Surobangsat bermaksud menjodohkan Gentho dengan cempluk. Namun
Suromenggolo tidak setuju. Kemudian terjadilah pertarungan antara
keduanya. Surobangsat kalah setelah Suromenggolo mengeluarkan aji-aji
pamungkas yang berupa kolor.
Setelah pertunjukan warok-warokan
selesai, dilanjutkan dengan pertunjukan tarian oleh pasukan buto yang
berjumlah sepuluh orang penari. Tarian ini sebagai kreasi atau sebagai
perkembangan dari pertunjukkan jatilan untuk lebih memeriahkan
pertunjukan jatilan dan menarik perhatian warga untuk menyaksikan.
Gerakan-gerakan tarian ini sangat dinamis dan enerjik, gerakan yang
serempak para penari membuat para penonton terpesona.
Aksesoris
yang dipakai para penari antara lain gelang kaki, gelang tangan, dan
topeng buto yang berwujud hewan-hewan seperti harimau, domba, dan singa.
Gerakan yang sangat cepat dan lincah dari para penari membuat gelang
kaki yang mereka pakai menimbulkan irama yang rancak.
Setelah
pertunjukan tarian buto selesai kemudian dilanjutkan tarian jatilan.

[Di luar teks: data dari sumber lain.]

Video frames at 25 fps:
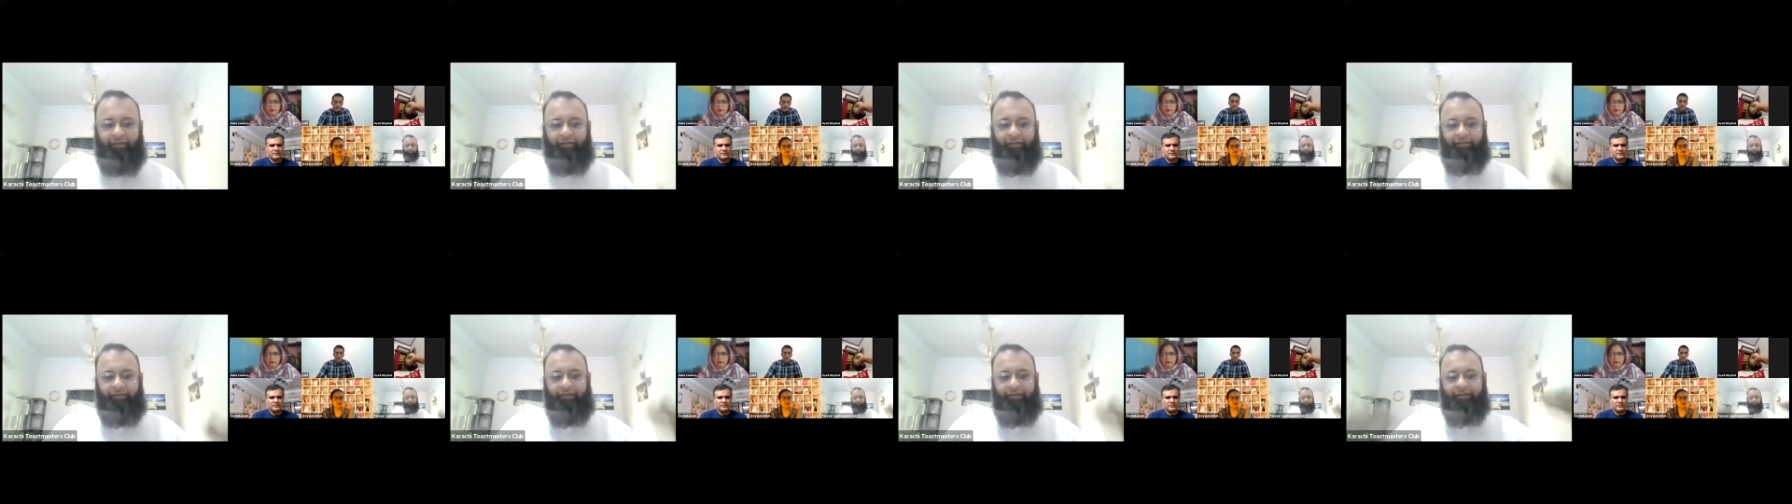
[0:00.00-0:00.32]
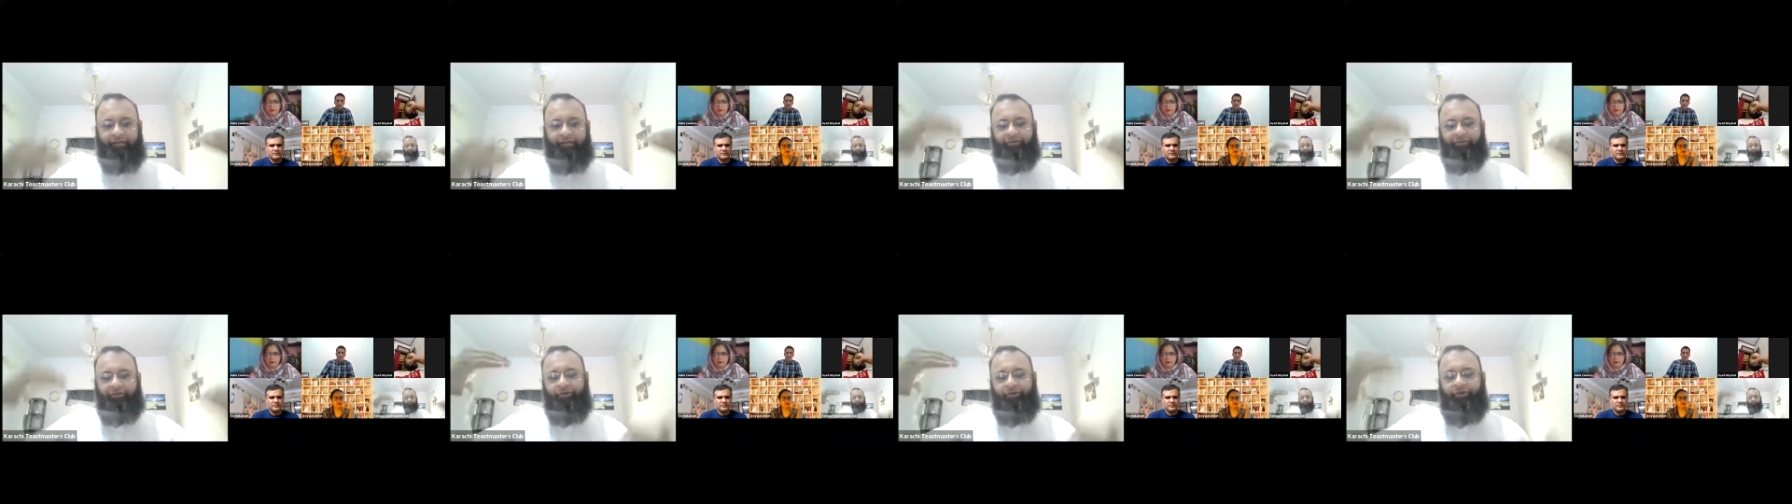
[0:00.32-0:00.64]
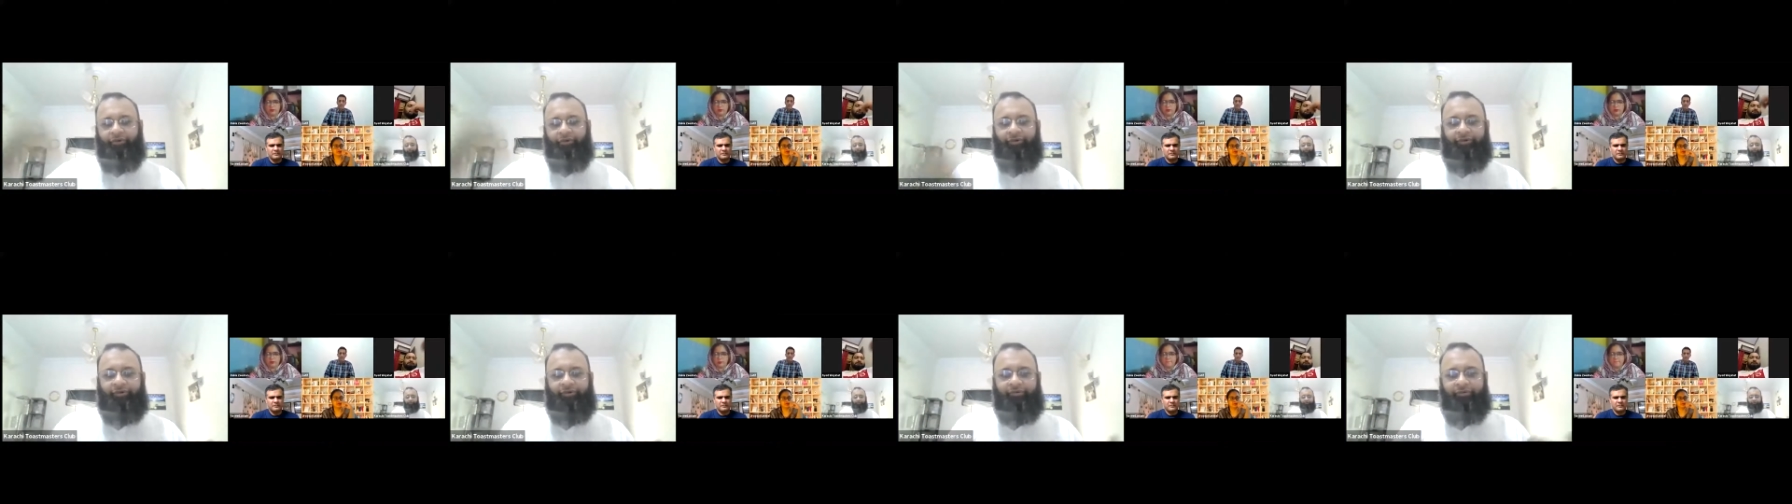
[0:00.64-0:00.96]
There's
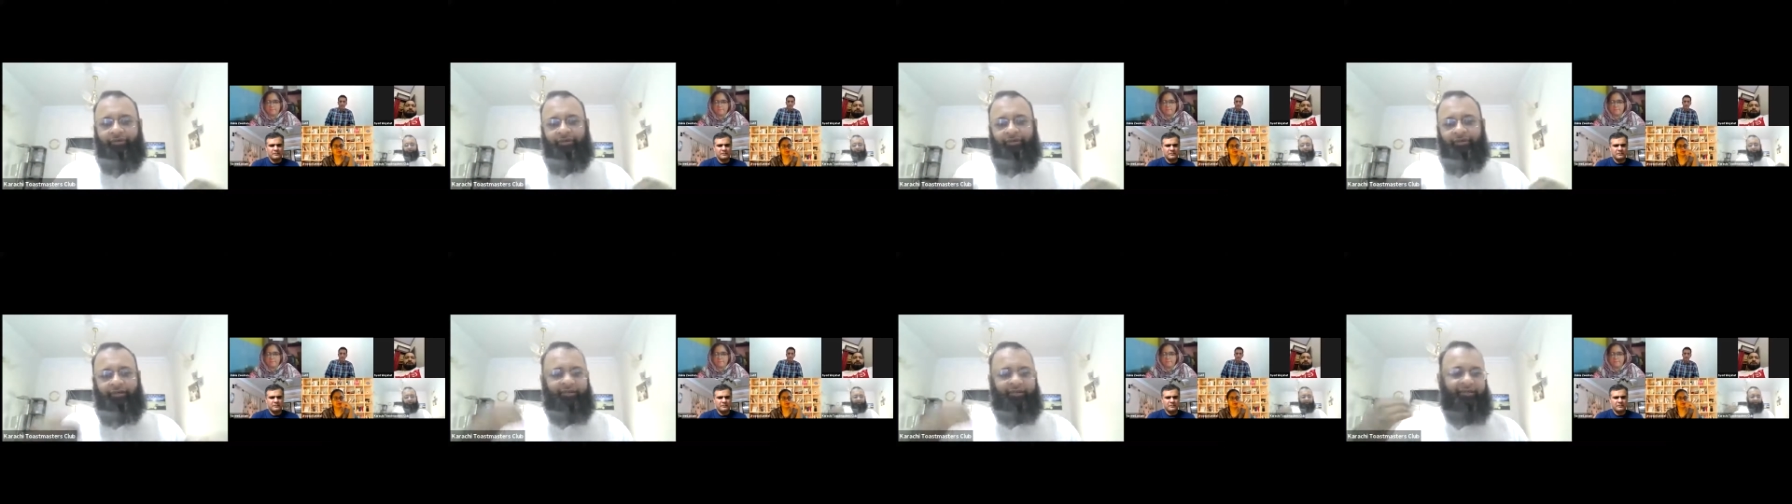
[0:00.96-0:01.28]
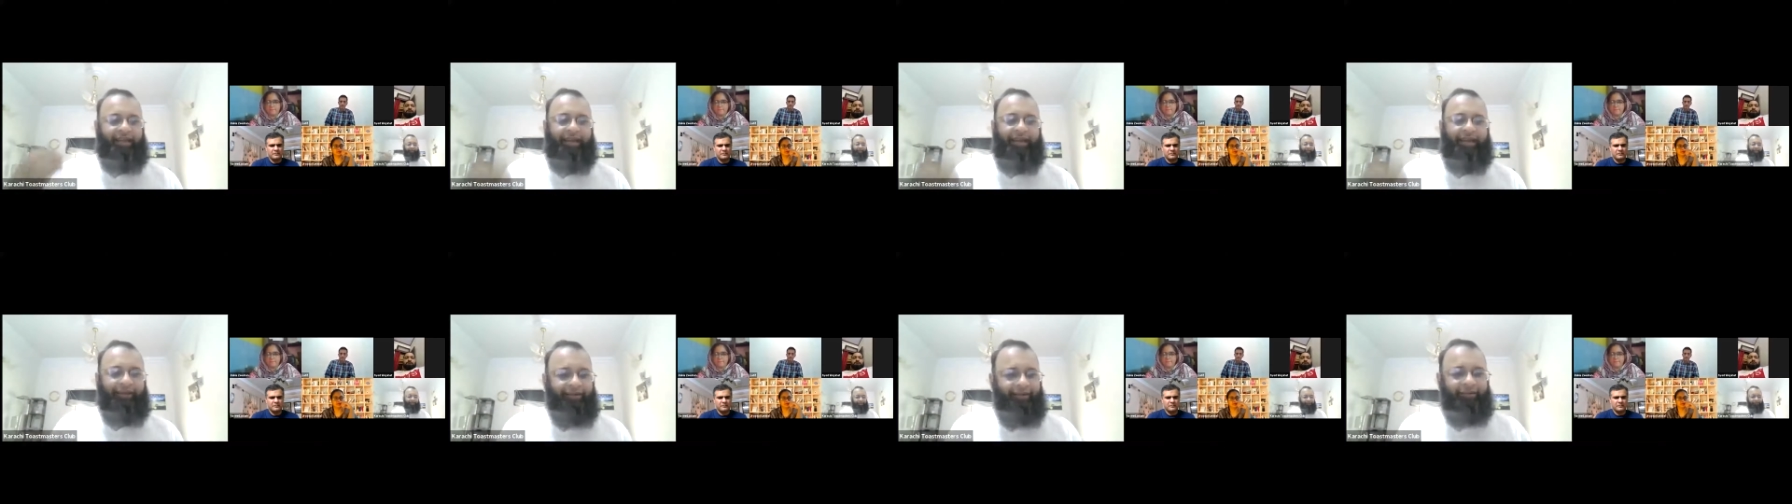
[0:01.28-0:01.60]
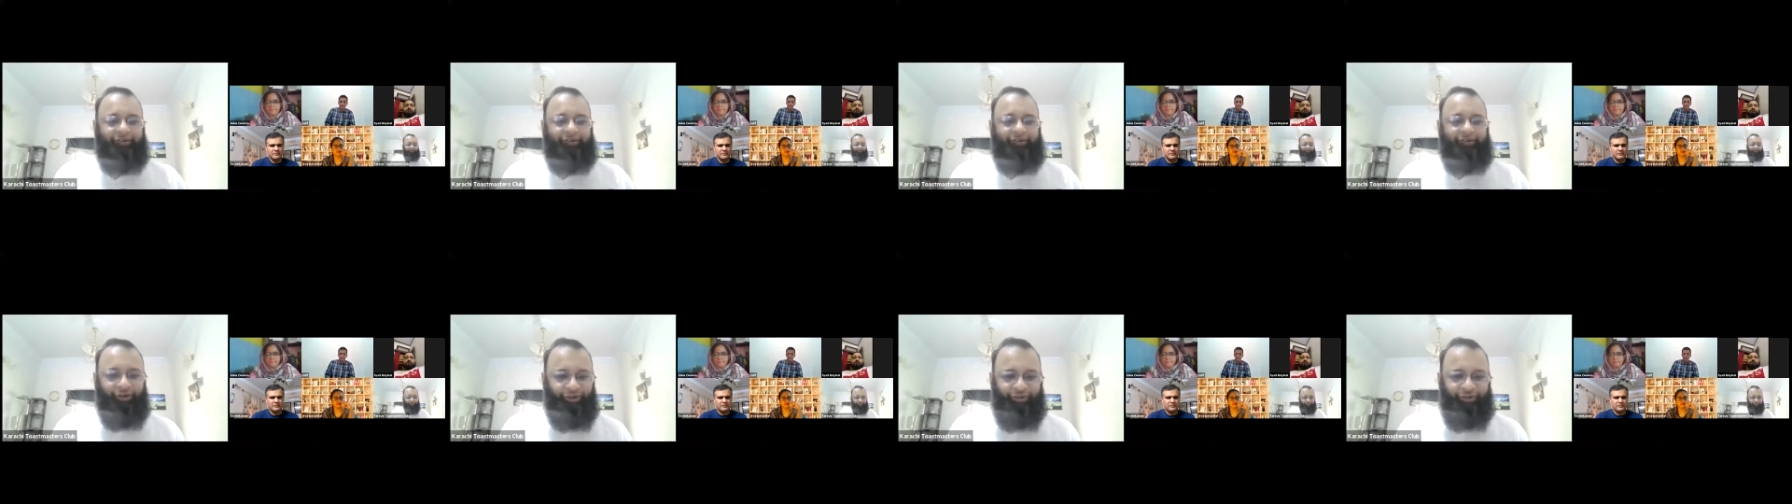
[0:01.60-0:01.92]
no
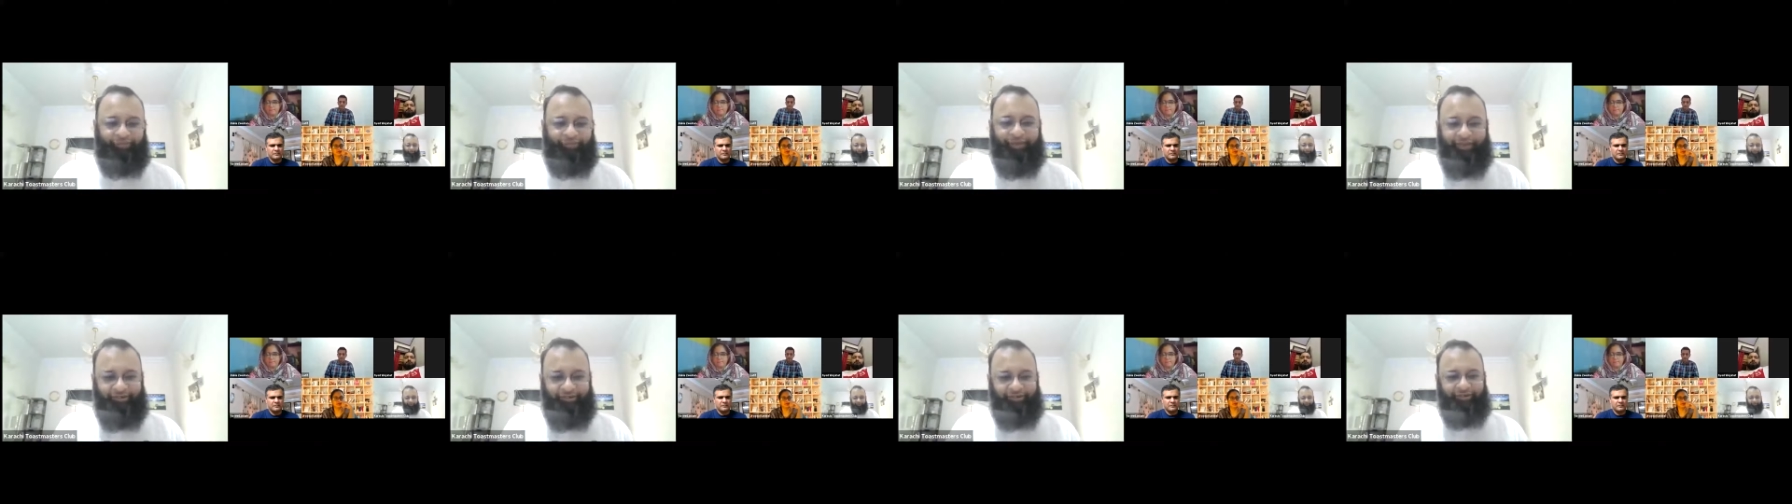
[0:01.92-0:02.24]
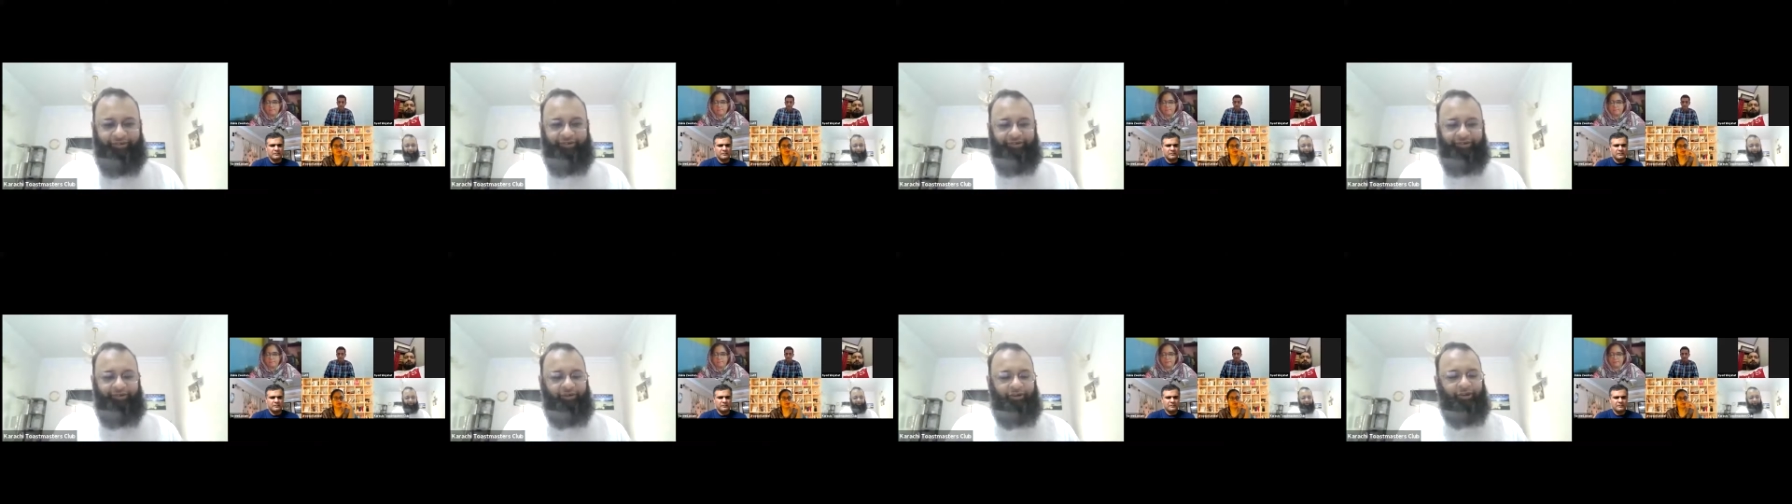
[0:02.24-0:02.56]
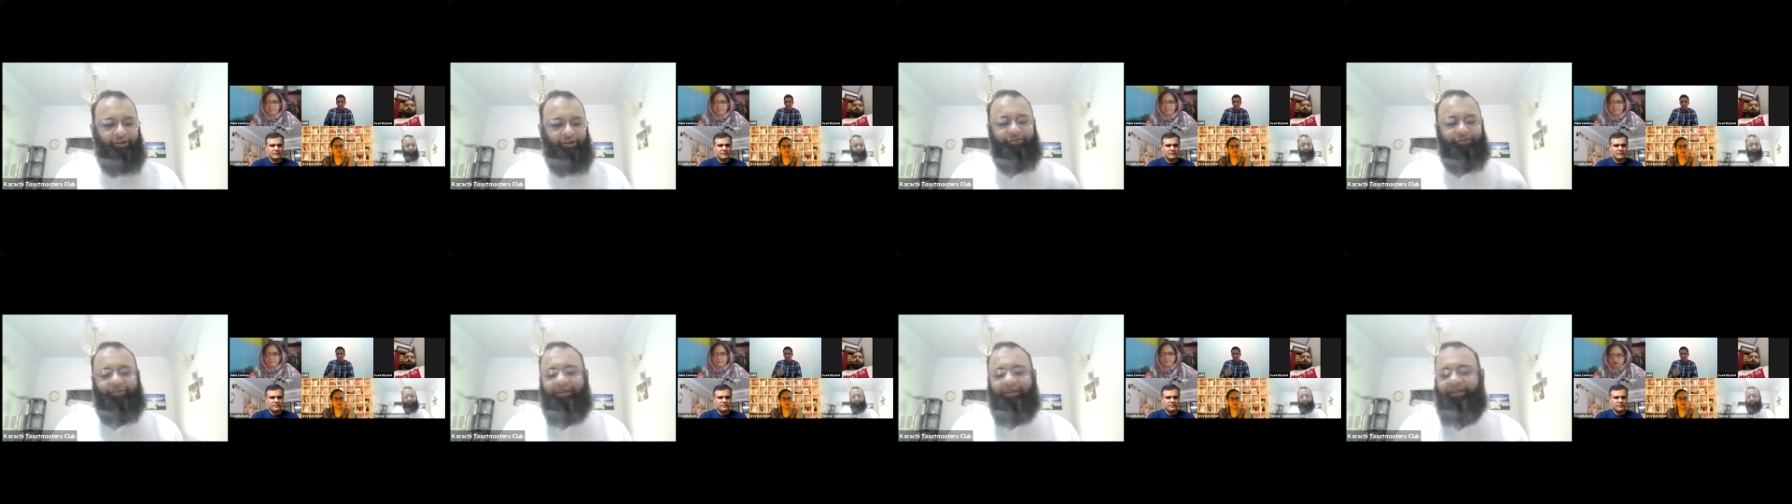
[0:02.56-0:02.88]
standard
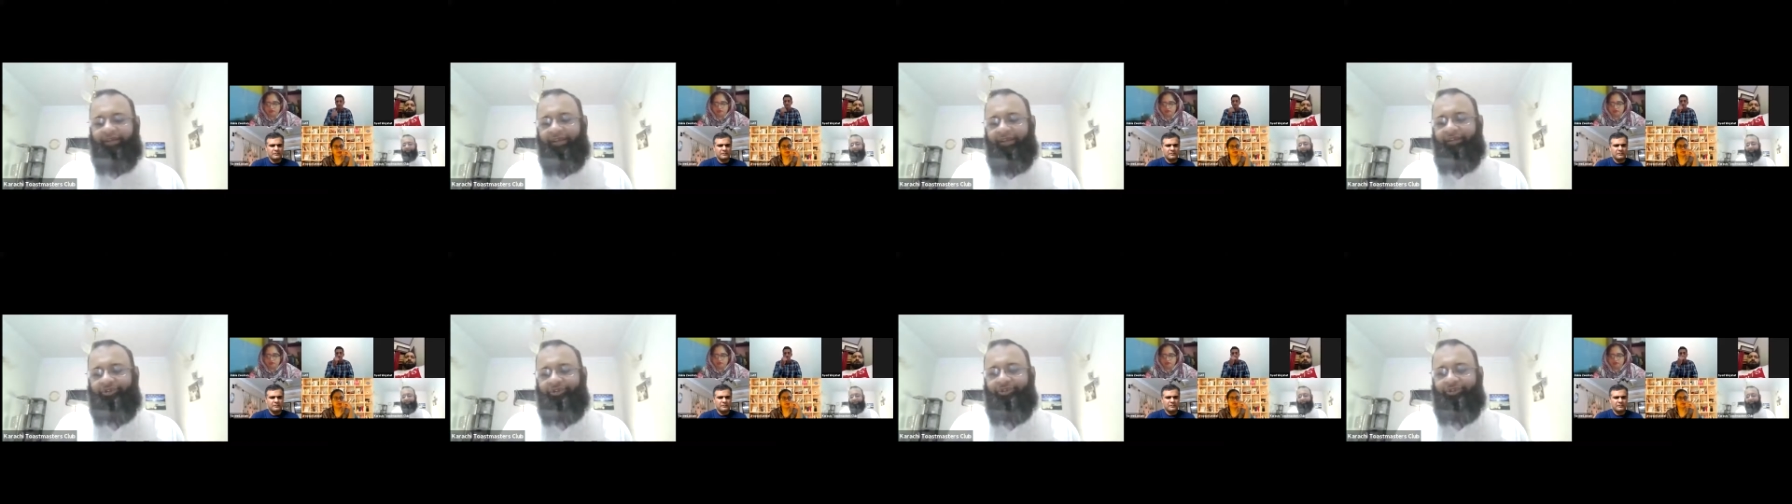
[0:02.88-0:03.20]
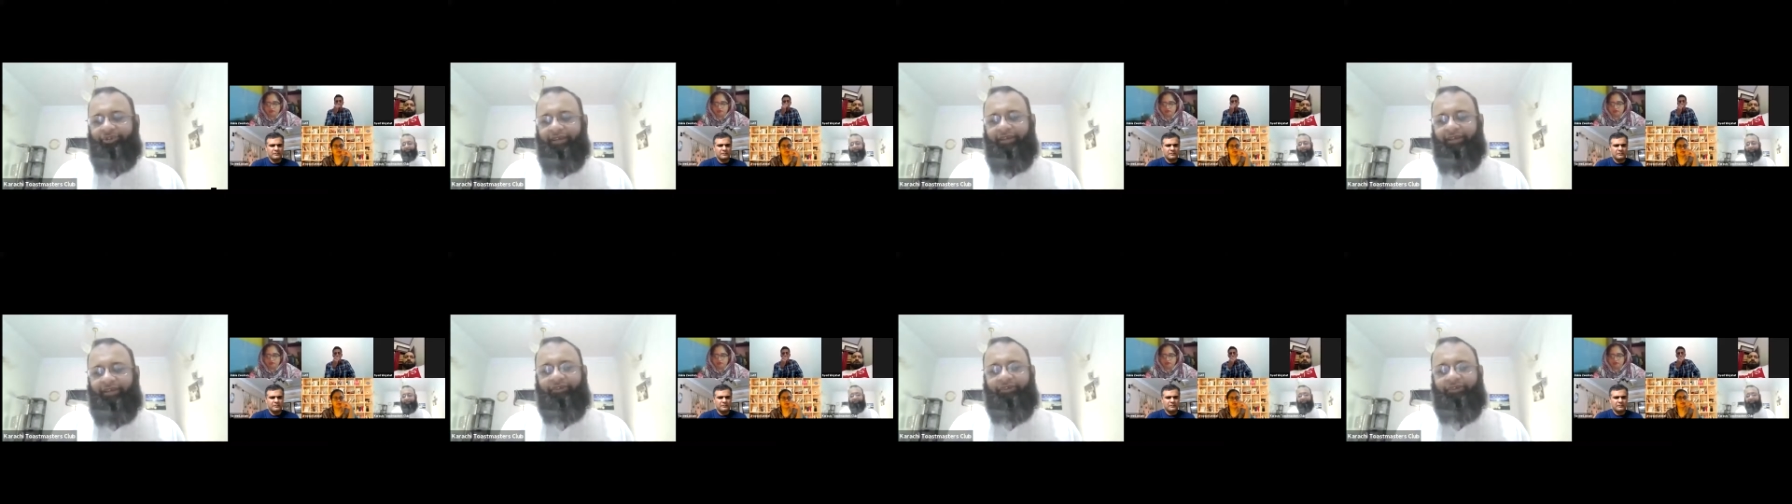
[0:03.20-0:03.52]
documentation in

Jumlah penari jatilan ada sepuluh orang. Aksesoris yang digunakan antara
lain gelang tangan, gelang kaki, ikat lengan, kalung (kace), mahkota
(kupluk Panji), dan keris. Makna dari busana dan aksesoris yang
digunakan adalah meniru tokoh Panji Asmarabangun, yaitu putra dari
kerajaan Jenggala Manik. Dalam pertunjukan jatilan ini juga ada tiga
pawang yang bertugas untuk mengatur, menjaga dan menjamin lancarnya
pertunjukan, pawang-pawang ini juga bertugas untuk menyadarkan para
penari yang kerasukan.
Dalam pertunjukan jatilan juga disediakan
beberapa jenis sesaji antara lain pisang raja satu tangkep, jajanan
pasar yang berupa makanan-makanan tradisional, tumpeng robyong yaitu
tumpeng robyong yang dihias dengan kubis, dawet, beraneka macam kembang,
dupa Cina dan menyan, ingkung klubuk (ayam hidup) yang digunakan
sebagai sarana pemanggilan makhluk halus dan lain-lain.
Jatilan
yang ditampilkan dalam upacara adat Mbah Bergas merupakan sajian dari
Paguyuban Kesenian Kuda Lumping Putra Manunggal. Paguyuban ini didirikan
sekitar pada tahun 1992. Para penari jatilan berserta penabuh gamelan
kurang lebih berjumlah empat puluh orang. Mereka berlatih setiap satu
bulan sekali pada pertengahan bulan (biasanya pada malam minggu). Cerita
yang disajikan adalah mengadopsi dari Jatilan klasik, yaitu tentang
cerita tokoh Kresna. Sedangkan pada warok-warokan selain menampilkan
cerita “Suminten Edan” juga mengambil cerita dari babad-babad Jawa,
antara lain perang Prabu Baka dengan para Buto.